Многие барышни и дамы жадными взорами следили за Палевским и, верно, мечтали танцевать с ним.
«А то и оказаться в его объятиях…» Докки смутилась, когда поняла, какое направление приняли ее мысли.
— Вам очень идет это платье, — Палевский, словно догадываясь, о чем она думает, окинул ее таким красноречивым взглядом, что у Докки на щеках вспыхнул румянец.
— Хотя виленское зеленое, пожалуй, останется для меня любимым вашим нарядом, — не унимался он, и она не могла не вспомнить, как он ласкал ее в том платье. По его вспыхнувшим глазам стало понятно, что и он думает о том же.
— И надеюсь воспользоваться своим правом и вашей отзывчивостью, — заявил Палевский, — чуть позже…
Докки чуть не споткнулась, но была поддержана сильной рукой.
— Осторожнее, — ухмыльнулся он.
— Прекратите меня… сбивать, — прошептала она и покосилась по сторонам, надеясь, что их никто не слышит.

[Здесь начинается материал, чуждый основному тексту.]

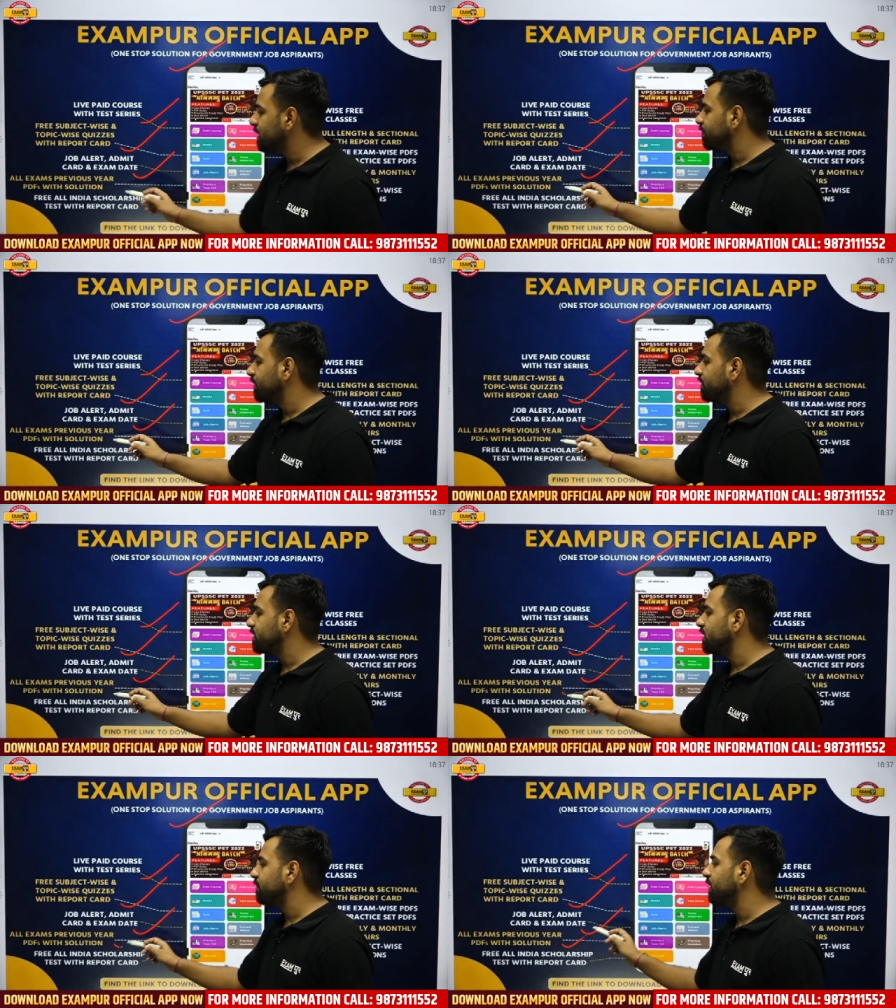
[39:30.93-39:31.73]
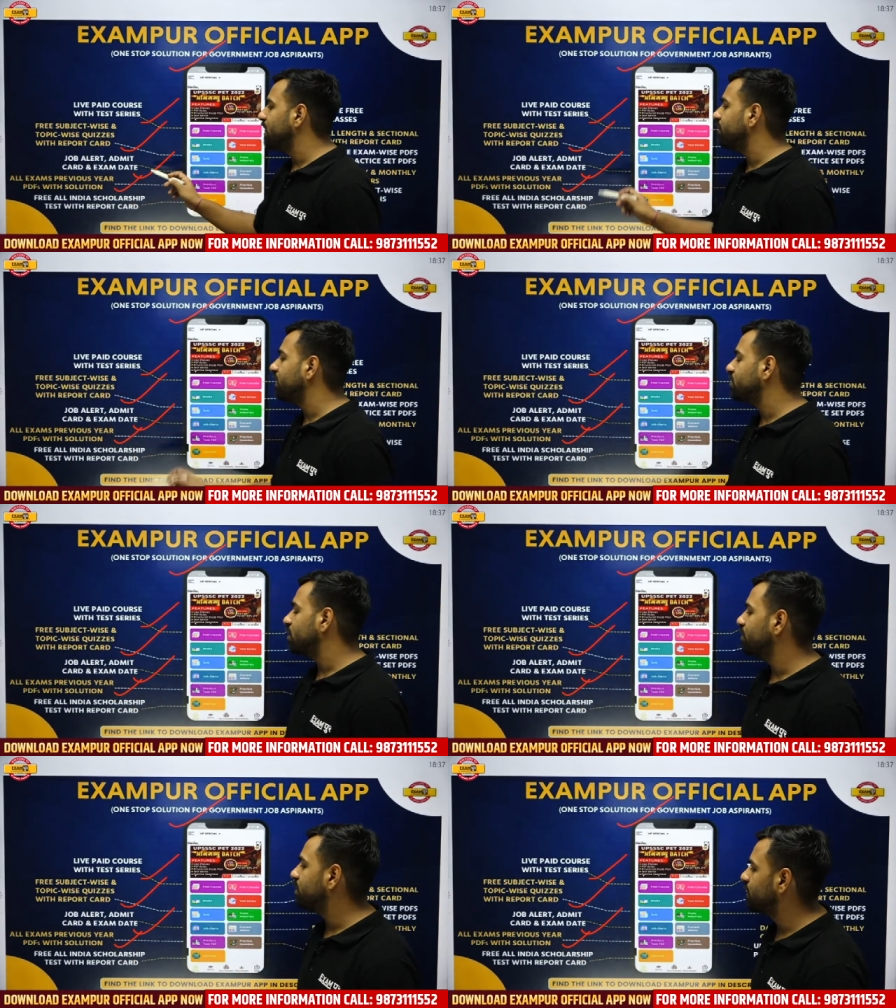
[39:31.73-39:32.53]
all exam previous year
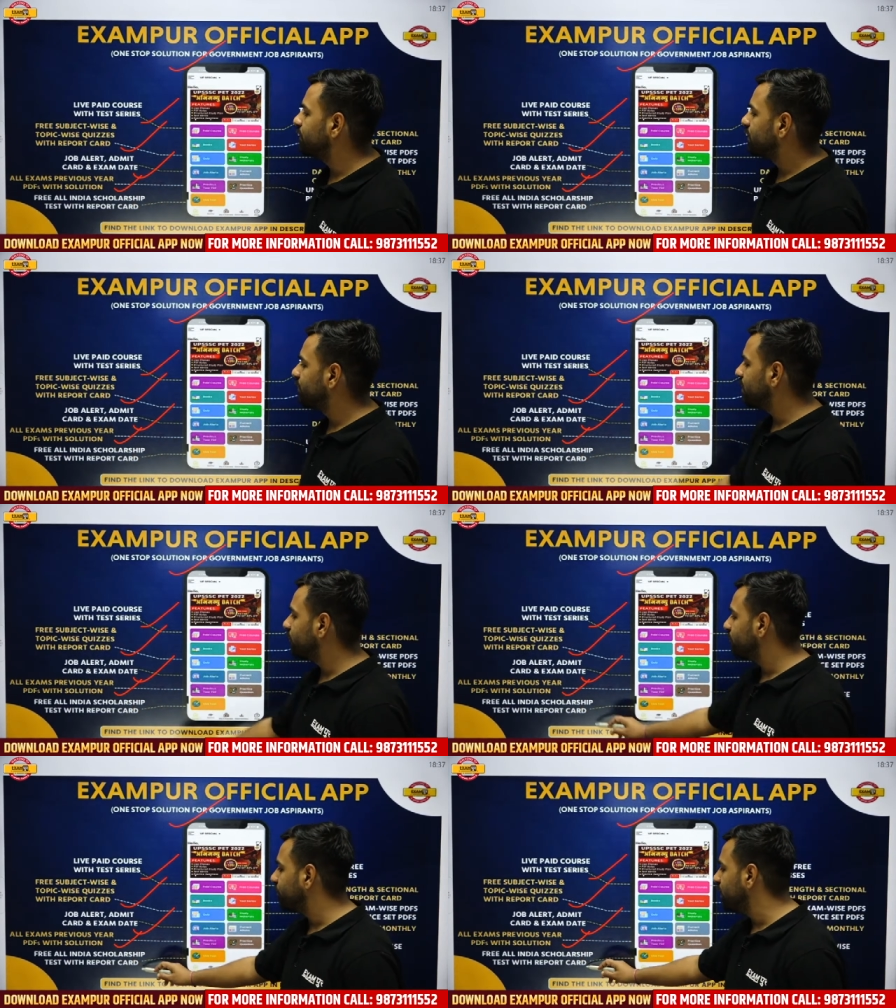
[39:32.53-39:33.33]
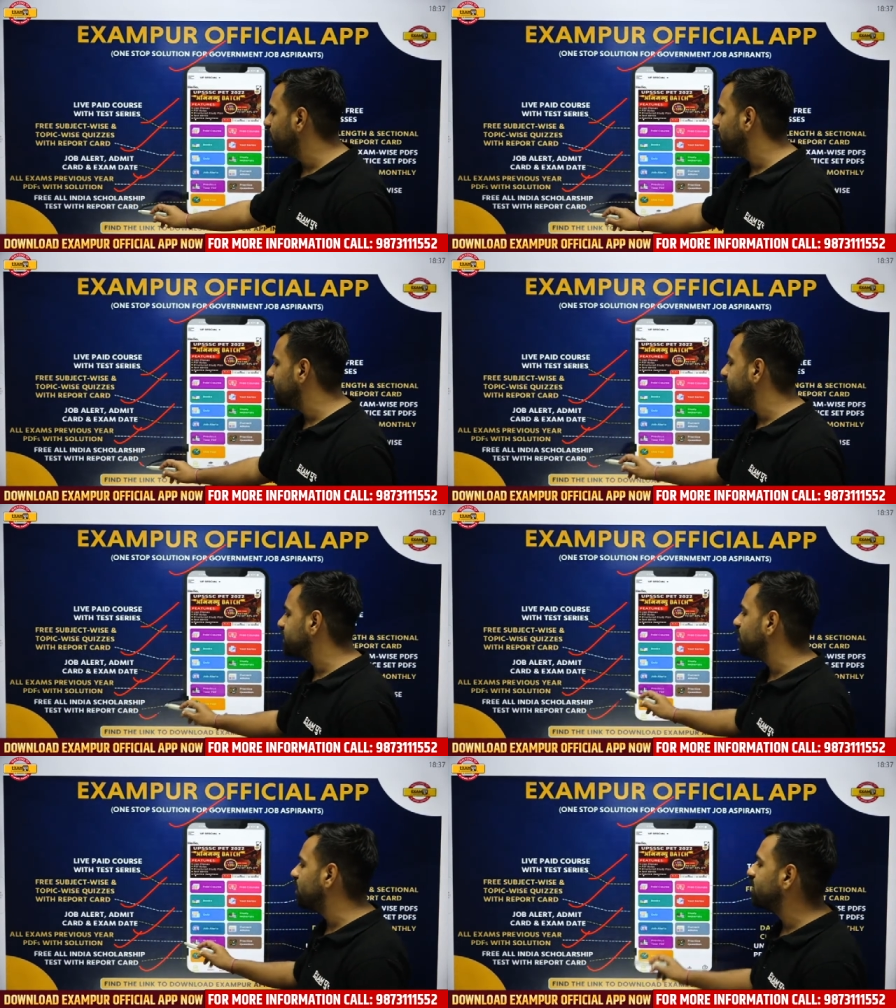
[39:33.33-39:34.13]
PDF with the solution. We have
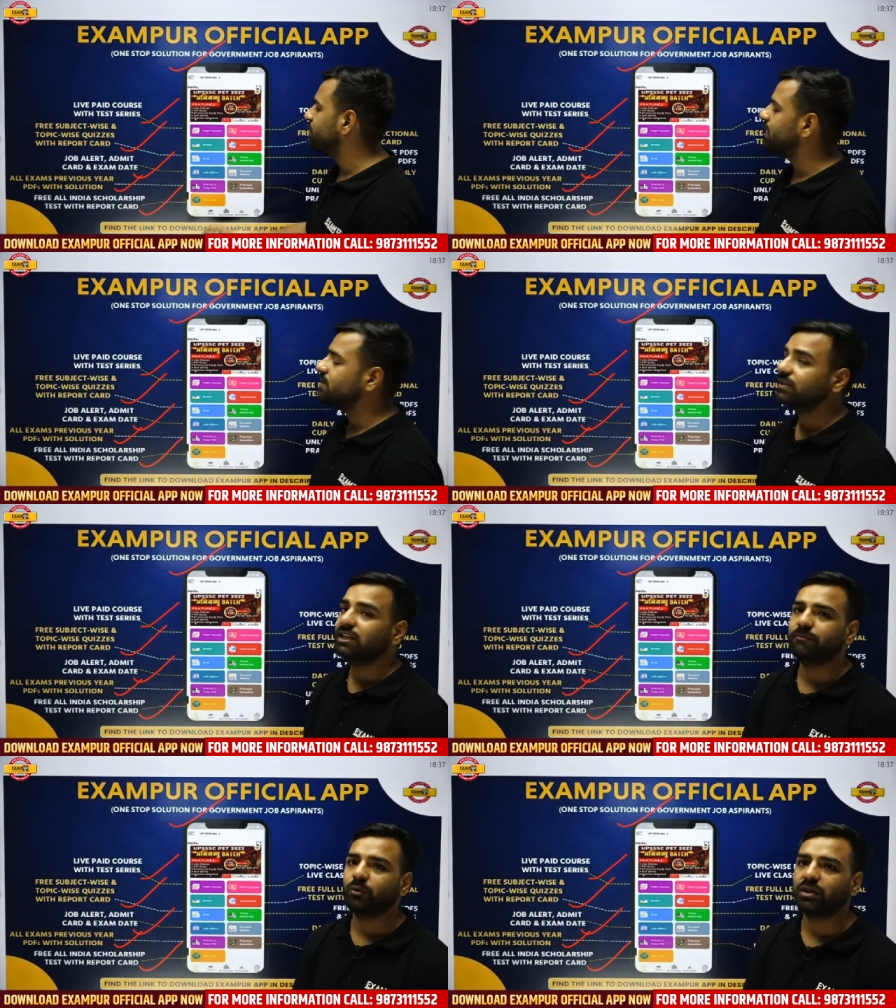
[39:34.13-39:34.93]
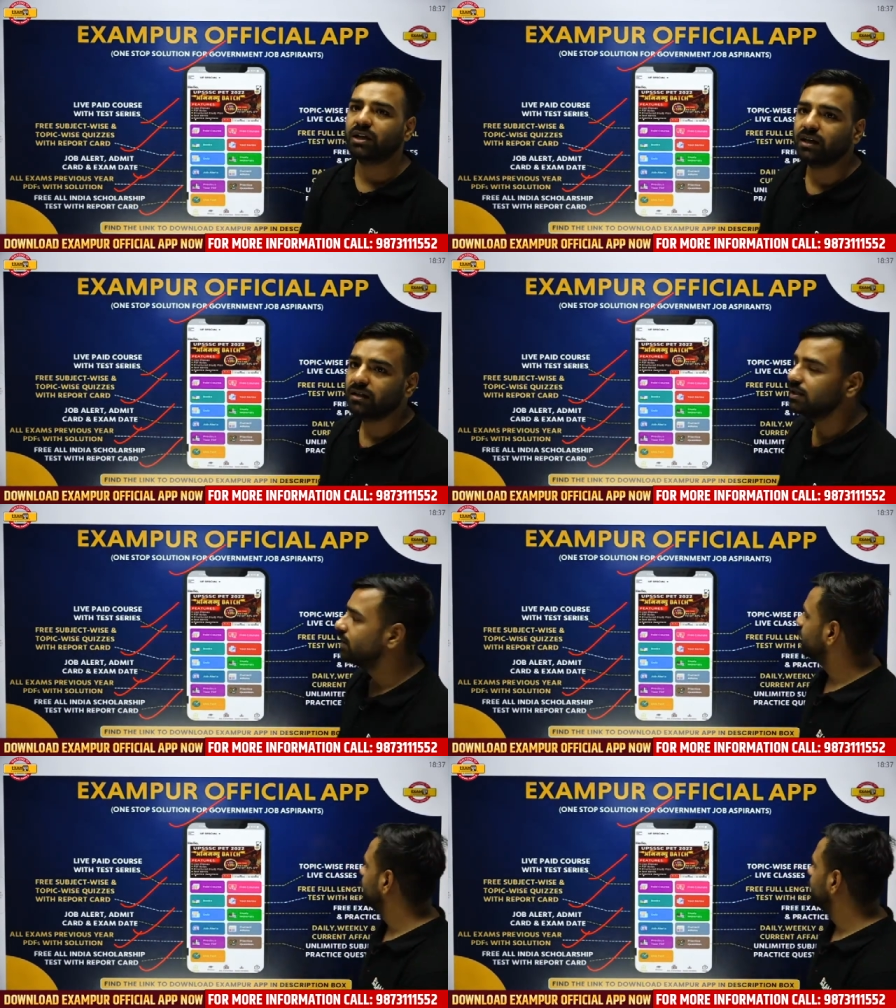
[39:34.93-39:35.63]
free All India scholarship test with the report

— Но ведь вам это доставляет удовольствие, — ничуть не смущаясь, возразил он.
Докки только открыла рот, как Палевский поклонился и повернул направо, показывая ей налево, куда она и направилась, сердито на него покосившись. Он ухмыльнулся. Идя по зале цепочкой с другими дамами, Докки все время чувствовала на себе его обжигающий взгляд.
«Как все изменилось по сравнению с Вильной, где я танцевала польский с Вольдемаром и лишь издали могла любоваться генералом с прозрачными глазами, не будучи с ним тогда даже знакома…»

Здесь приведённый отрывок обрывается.